_Exercise requirements_:
Output the lines of the listing below exactly, starting at the line containing "Video frames at 10" and stopping after the last line, with any pictures dropped.

_Extracted data_:
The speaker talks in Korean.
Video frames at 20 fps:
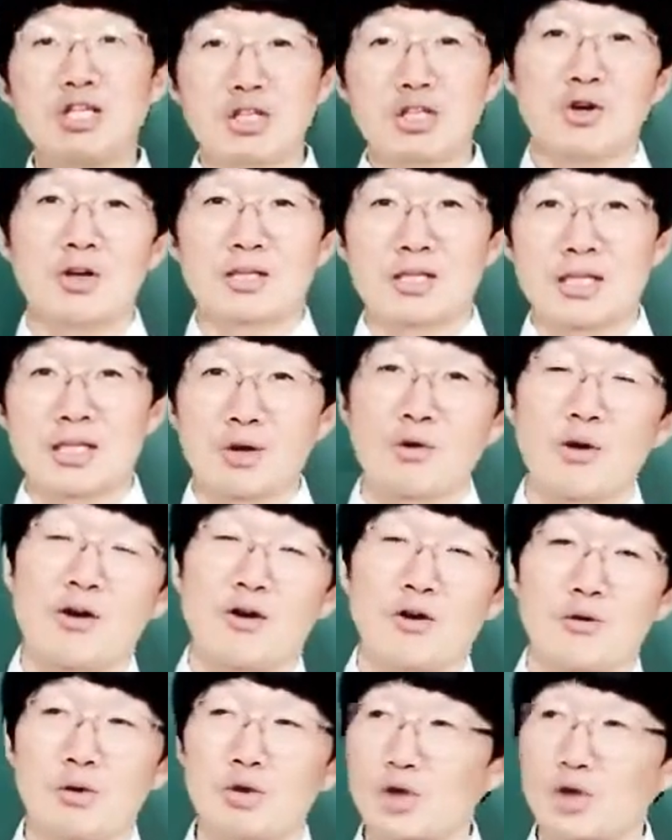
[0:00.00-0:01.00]
지역이었다고
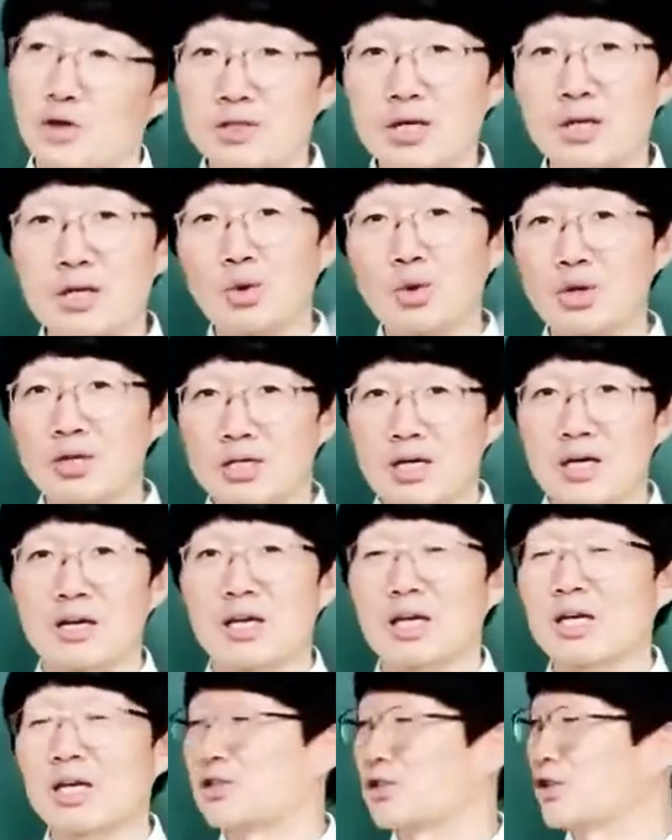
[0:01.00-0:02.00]
해요. 뭐 전쟁통이니까
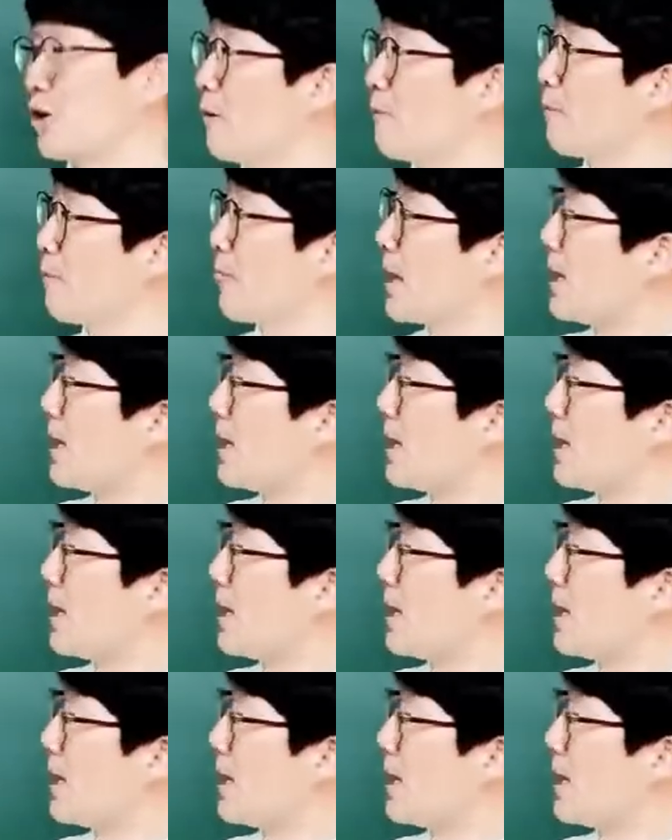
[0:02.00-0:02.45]
그랬겠죠.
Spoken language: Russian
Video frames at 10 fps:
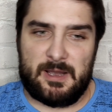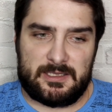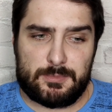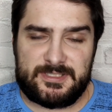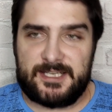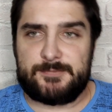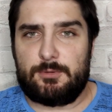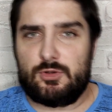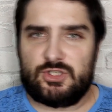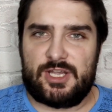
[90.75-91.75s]
Поэтому здесь,
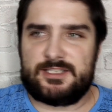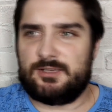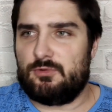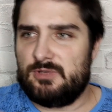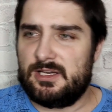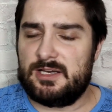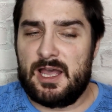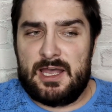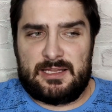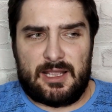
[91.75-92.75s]
получается, у них
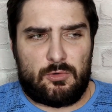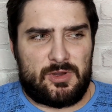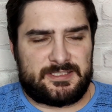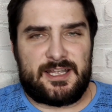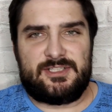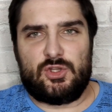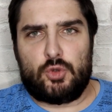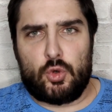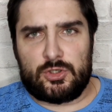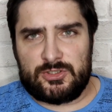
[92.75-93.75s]
такое, знаете,
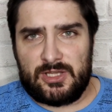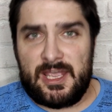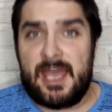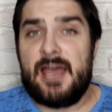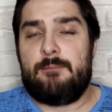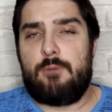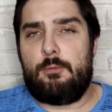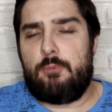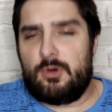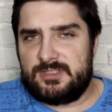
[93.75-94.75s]
турне
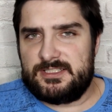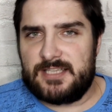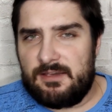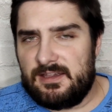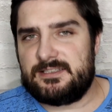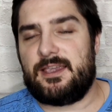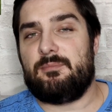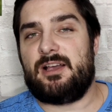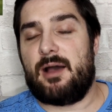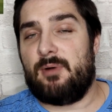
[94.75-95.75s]
по
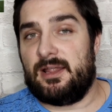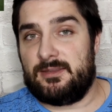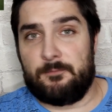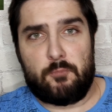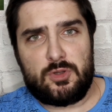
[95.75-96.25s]
постсоветским командам.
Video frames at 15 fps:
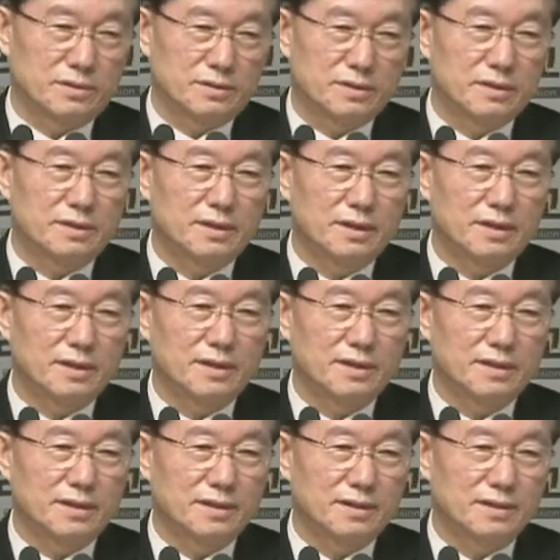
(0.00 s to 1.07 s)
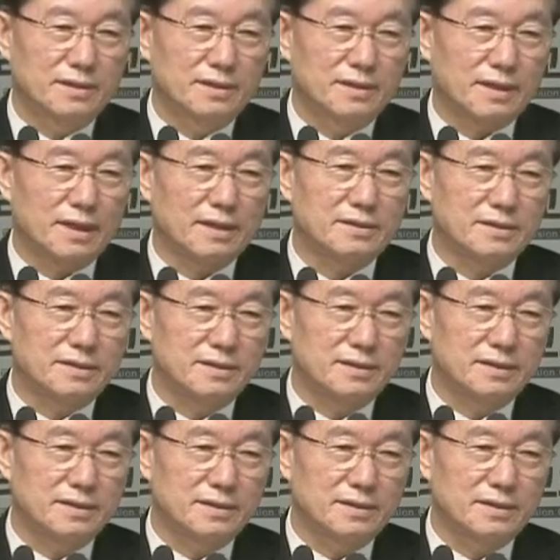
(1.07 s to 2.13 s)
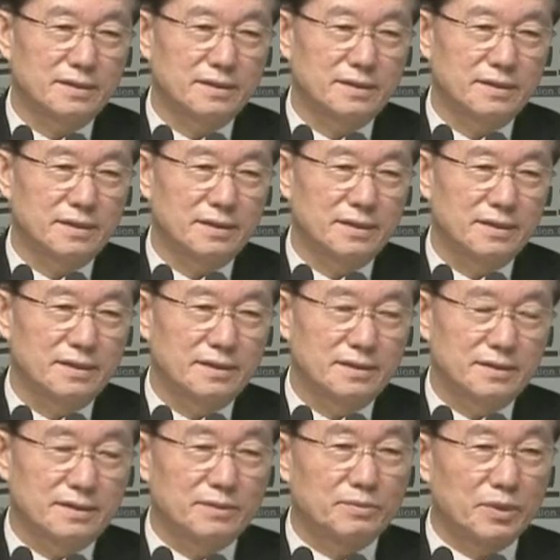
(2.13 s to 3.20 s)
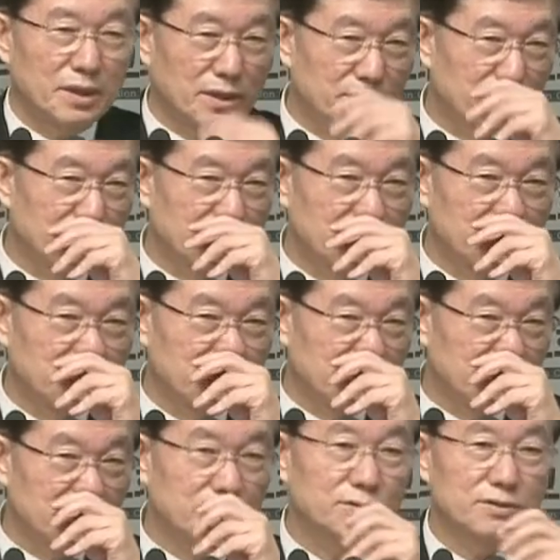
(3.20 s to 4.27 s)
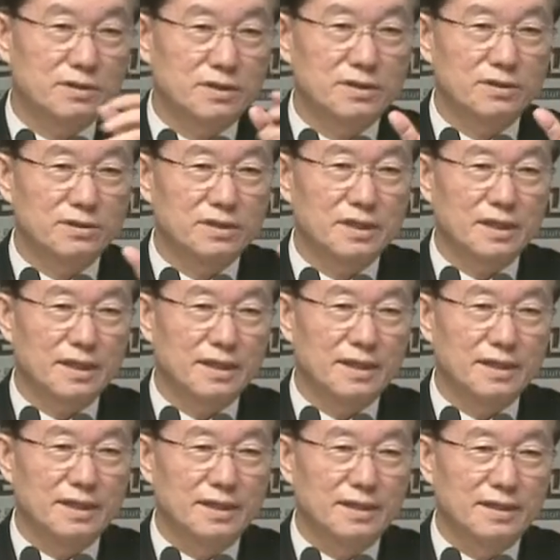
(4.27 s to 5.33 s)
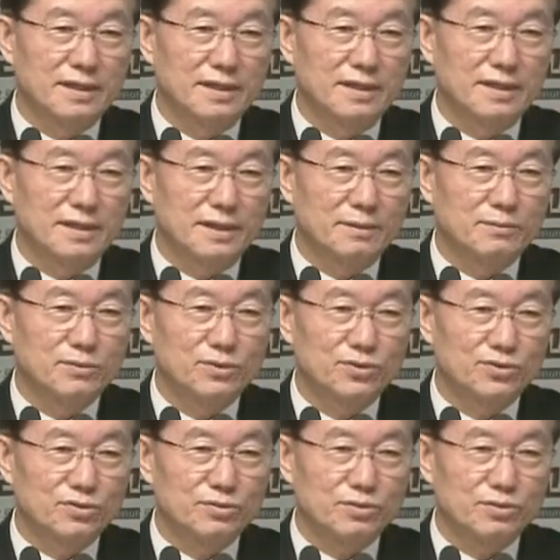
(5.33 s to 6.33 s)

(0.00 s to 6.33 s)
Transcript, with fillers: 그때 같이 집회하고 그런 식구들이 여기에 예, 한 분, 두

_Answer box_:
Video frames at 10 fps:
[90.75-91.75s]
Поэтому здесь,
[91.75-92.75s]
получается, у них
[92.75-93.75s]
такое, знаете,
[93.75-94.75s]
турне
[94.75-95.75s]
по
[95.75-96.25s]
постсоветским командам.
Video frames at 15 fps:
(0.00 s to 1.07 s)
(1.07 s to 2.13 s)
(2.13 s to 3.20 s)
(3.20 s to 4.27 s)
(4.27 s to 5.33 s)
(5.33 s to 6.33 s)

(0.00 s to 6.33 s)
Transcript, with fillers: 그때 같이 집회하고 그런 식구들이 여기에 예, 한 분, 두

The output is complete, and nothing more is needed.